O brasileiro se organiza, faz contas, planeja e vai para o exterior.

E lá tudo funciona como as coisas deveriam ser.

O transporte público te leva onde você quer chegar, tornando ter um carro ou mesmo pagar uma viajem de taxi ou Uber apenas uma questão de luxo ou conforto.

As coisas acontecem na hora que devem acontecer, e tudo é organizado. Nos restaurantes tem até alguém pra te levar a mesa e te orientar da melhor forma possível para que o serviço seja o melhor e mais ágil possível. Não, os funcionários do primeiro mundo não são mal educados. É que, para servir bem muitas vezes eles precisam que o cliente seja atendido e logo dê lugar para que outra pessoa também tenha acesso ao serviço sem que haja filas, sem que haja espera, sem que haja transtorno.
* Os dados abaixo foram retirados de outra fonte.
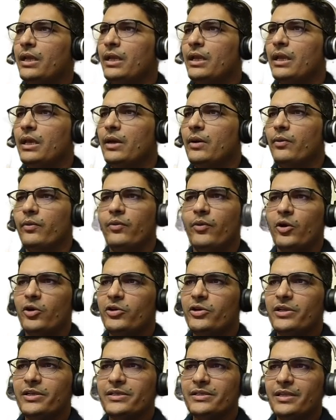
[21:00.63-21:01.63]

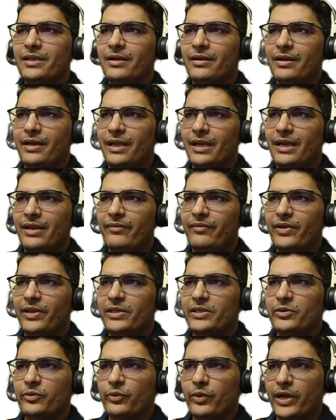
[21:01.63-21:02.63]
What is the
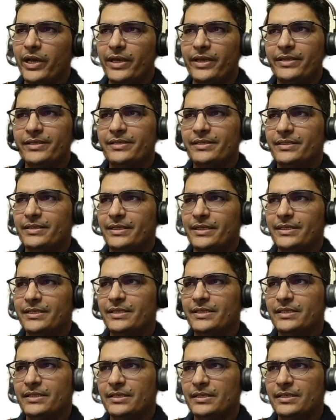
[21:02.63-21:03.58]
relevance? Why is this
Na cidade onde tudo é feito de luz o dinheiro espreita a sombra, e todos estão correndo.

Não, eles não vão parar para te dar informação. A máquina não pode parar por conta de uma peça em mal funcionamento. Tudo tem que fluir. E se você não se encaixa, tome jeito, ou será excluído do sistema. Por que aqui cada hora de trabalho vale dinheiro, cada minuto de serviço precisa ser lucrativo.

Não, não é só questão de enrolar para esperar o fim do expediente. Por que no primeiro mundo, se você não rende, você não ganha. Não há malandrismos você não precisa ser "espertinho" pra se dar bem. É só fazer o seu trabalho bem.

E o Brasileiro vai pro primeiro mundo e fica rico, pelo menos em comparação com os outros brasileiros que "se dizem classe média". No primeiro mundo o "mínimo" não é apenas "o mínimo para sobreviver", mas sim "o mínimo para se viver dignamente".

O brasileiro vai pro primeiro mundo e fica rico não porque no país onde nasceu ele era preguiçoso.

Ou porque no Brasil ele não trabalhava tanto quanto trabalhou na gringa.

Não é porque lá ele recebe em dólar.

É porque, no primeiro mundo, você recebe o que você produz. E quem não vai querer produzir se é recompensado por isso?